BlackMatter Ransomware

Companies around the world are plagued by so-called ransomware, which has repeatedly made headlines. Many have heard of hacker groups such as DarkSide or REvil, who are credited with attacking the Colonial Pipeline infrastructure this spring, as well as attacks on the systems of the world's largest meat producer JBS. But there is speculation that they have ceased to exist or are in deep hibernation, and a new affiliate program is claiming their place: ransomware-as-a-service (RaaS), called BlackMatter. The group has only recently been formed. The hackers specialize in finding people who are willing to provide access to corporate networks for a handsome fee to run their malware there. BlackMatter has a healthy appetite. They are interested only in companies with annual revenues above $100 million, for information about which they offer "initial access brokers" from $3,000 to $100,000.

ART31 aka Hurricane Panda aka Zirconium

The hacker group ART31 has several names. The team has been attributed numerous targeted attacks on government agencies in various countries. Microsoft Company accused the group of attacking participants in the 2020 U.S. presidential election. Then, from March to September 2020, about one thousand attacks on American voters were recorded. In addition, the hackers attacked the accounts of international and political organizations, as well as educational institutions. Some experts link the group to Chinese intelligence services. The attackers have been using APT (Advanced Persistent Threat) attacks since 2010. During that time, the group has attacked government websites in Norway, Finland, and Germany.
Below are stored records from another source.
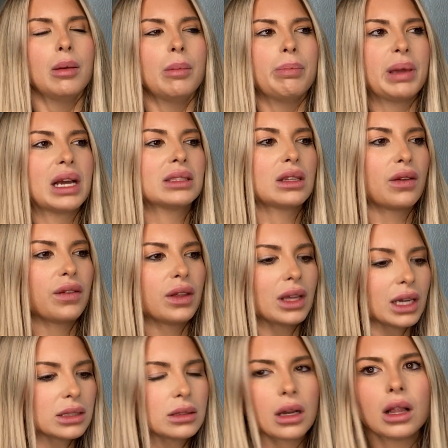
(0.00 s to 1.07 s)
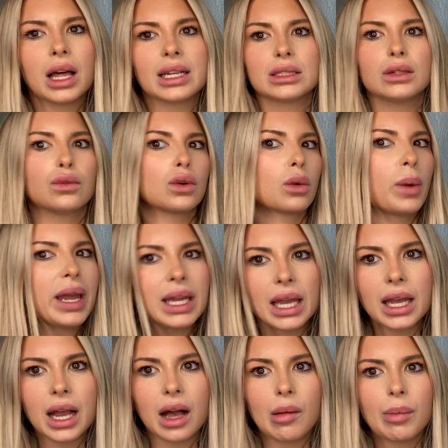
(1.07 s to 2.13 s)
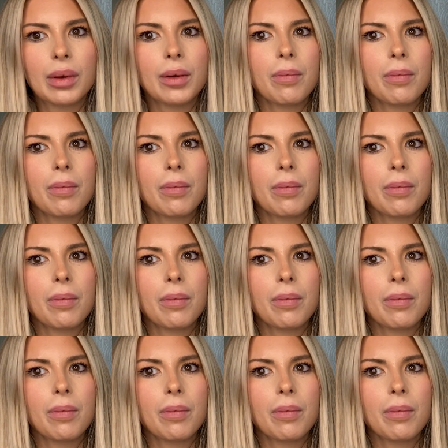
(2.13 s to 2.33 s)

Because I feel like as a collective, we're waking up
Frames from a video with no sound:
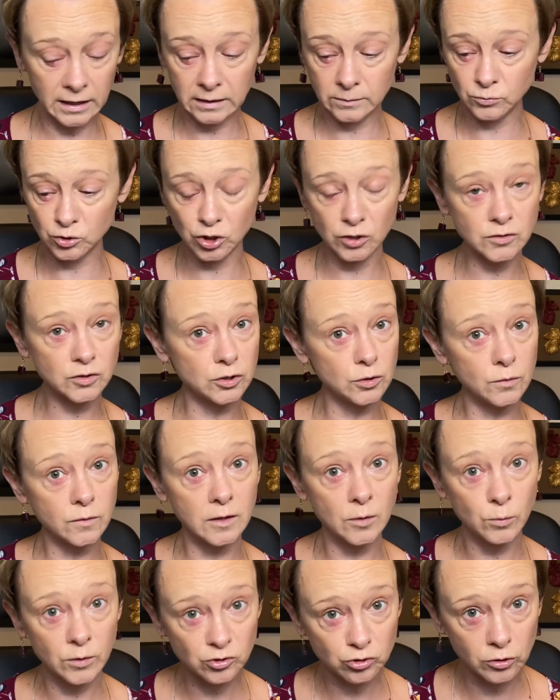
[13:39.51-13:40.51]
I'm just
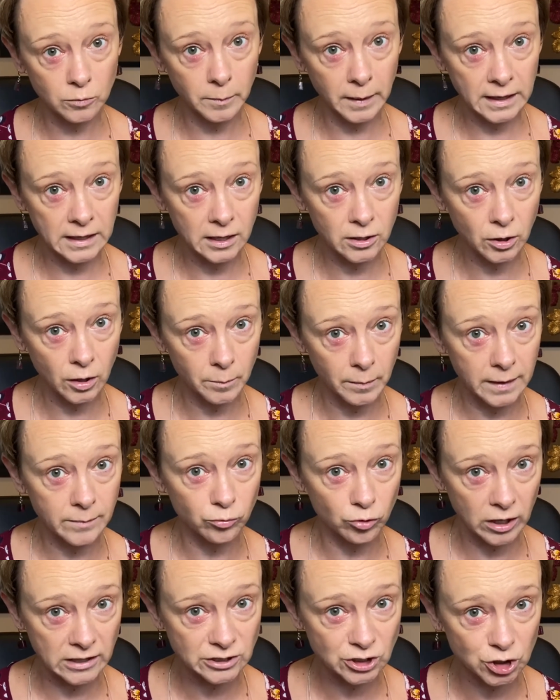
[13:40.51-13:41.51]
using what's remaining on my
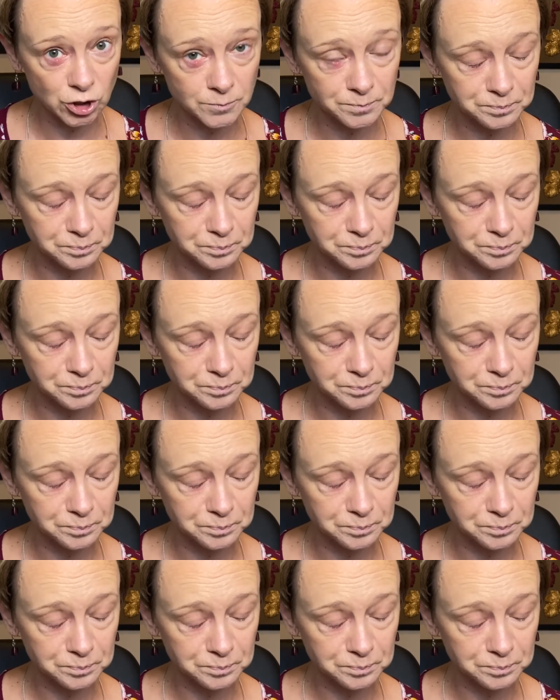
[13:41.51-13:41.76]
brush.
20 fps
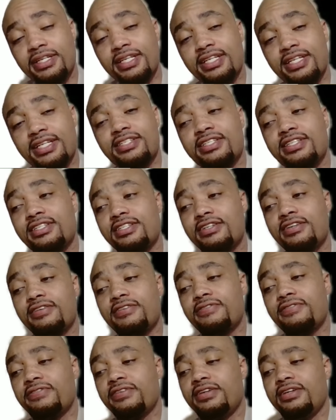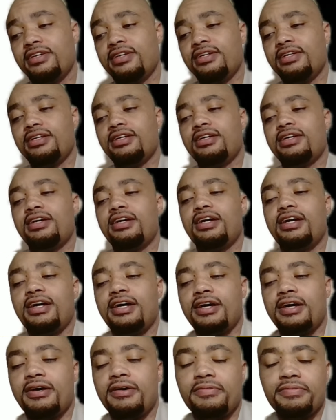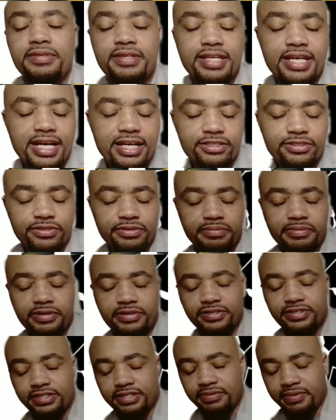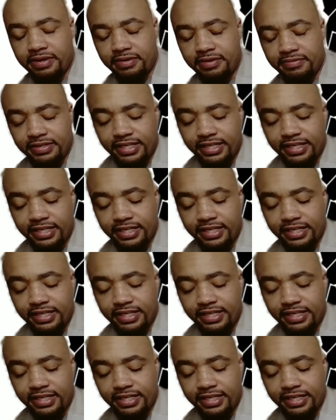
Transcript: instance of uh, the natural emergency they were having in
Beginning this year, the APT31 team began to use a new method of hacking and infecting gadgets, sending phishing emails with a link to a fake domain.
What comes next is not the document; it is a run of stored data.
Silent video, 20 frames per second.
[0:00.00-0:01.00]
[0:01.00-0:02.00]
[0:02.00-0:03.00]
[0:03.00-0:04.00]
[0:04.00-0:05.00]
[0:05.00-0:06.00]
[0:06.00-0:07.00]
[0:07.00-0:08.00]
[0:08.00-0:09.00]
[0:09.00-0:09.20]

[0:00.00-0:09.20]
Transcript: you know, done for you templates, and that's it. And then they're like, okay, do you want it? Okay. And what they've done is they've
Lizard Squad - Youth is No Obstacle

The Lizard Squad members were between 15 and 17 years old when they were arrested, thanks to the information provided by another team of hackers. It must be said that the Lizards themselves are to blame for this outcome because they liked to brag about their pranks on social networks so much. These are DDoS attacks on the game servers of League of Legends and Call of Duty, the disclosure of confidential information of Sony, or the open support of the DPRK regime and ISIS. Some users believe that Lizard Squad deliberately made a lot of noise around themselves. With their DDoS attacks on PlayStation Network and rival Xbox Live, the hackers claimed that more protection was needed. At the time, the Lizards could have successfully attacked the NASDAQ and brought down the economy, but that was not their goal. The important thing was that the issue of protecting gaming services was finally taken seriously. As a result, Sony and Microsoft had to improve the protection.

Syrian Electronic Army

This hacker group openly demonstrates its views on the world order and wages cyber warfare against the leading opponents of Bashar al-Assad's regime. The US, Qatar, and Saudi Arabia, which can be called the main inspirers of the "Arab Spring", were initially the main target of the hackers. SEA tries to attack well-known news sites that have a reputation as a reliable source of information, to publish fake data, passing it off as real. For example, in 2013, hackers published a tweet from the official Associated Press account mentioning the bombing of the White House and the injury of former US President Barack Obama, after which stock markets collapsed. In addition, the SEA continues to organize phishing and DoS attacks on Syrian rebel websites and Western online resources that criticize the policies of the current Syrian government.